Battle of Fredericksburg 13-14 December 1862

In November 1862, after a brief pause near Warrenton to install Major General Ambrose Burnside as commander, the Army of the Potomac raced Lee’s Army of Northern Virginia down to the Rappahannock River where the Confederate general was able to establish a significant defensive line at Fredericksburg before Burnside could get his pontoon bridges to the town. The Federal command set up camps just northeast of the town near Potomac Creek and on 11 December, Burnside began operations against Lee’s command by building pontoon bridges at three locations.

On 13 December massive Union attacks took place against Lee’s command which was now drawn up in breastworks and trenches on the bluffs west and south of Fredericksburg. Resting on the bluffs east of town (1), the Regulars watched wave after wave of these attacks fail against the formidable defenses of Marye’s Heights. Late in the afternoon, the Fifth Corps was called forward and crossed over into the town. Sykes’ command moved north along Caroline Street and waited briefly until called forward (2).

In the early dark of the cold, winter evening, the Regulars took up initial positions in and near the low ground of millrace just west of town (3).

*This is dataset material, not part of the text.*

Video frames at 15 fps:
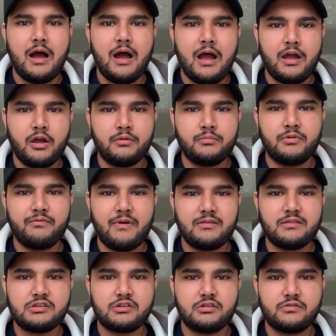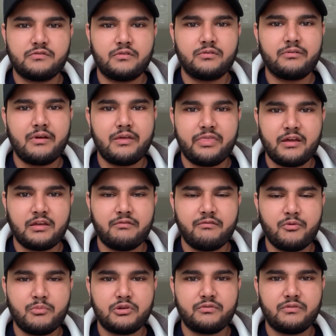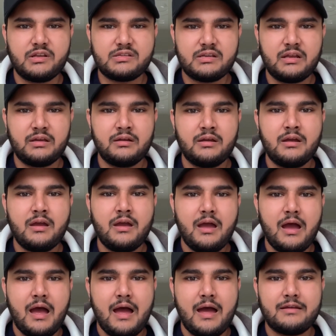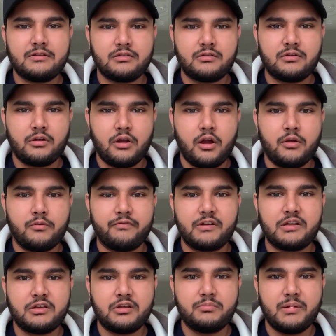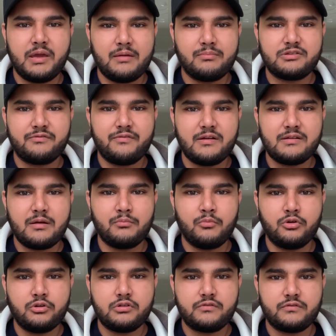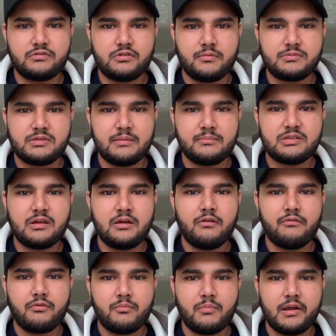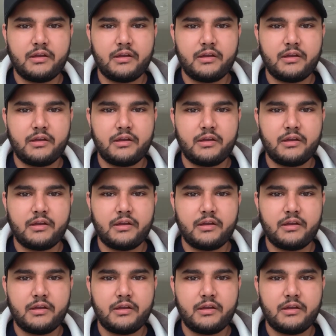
I hope you found this useful. Thank you very much for listening and hopefully you'll be able to find out more useful top tips from my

Just before midnight, the division moved once again, this time to positions only about 80 yards south of the infamous “stone wall” of Marye’s Heights which harbored thousands of Lee’s battle hardened infantry troops and several batteries of artillery (4). The plan was for an early morning assault against the rebel position, but the attack never took place. Instead, the Regulars lay prone all that night and the next day amongst hundreds of badly mangled bodies, the terrible results of the failure of other Union brigades to breach the wall the day before.

The stranded soldiers were unable to hardly move, many of them even to roll over, because to do so would draw a fusillade of bullets from the deadly rebel marksmen. On the night of 14 December, the Regulars thankfully withdrew back into the town (5) and remained there until the morning of 16 December, when Sykes Regulars covered the withdrawal of Federal troops to the east side of the Rappahannock.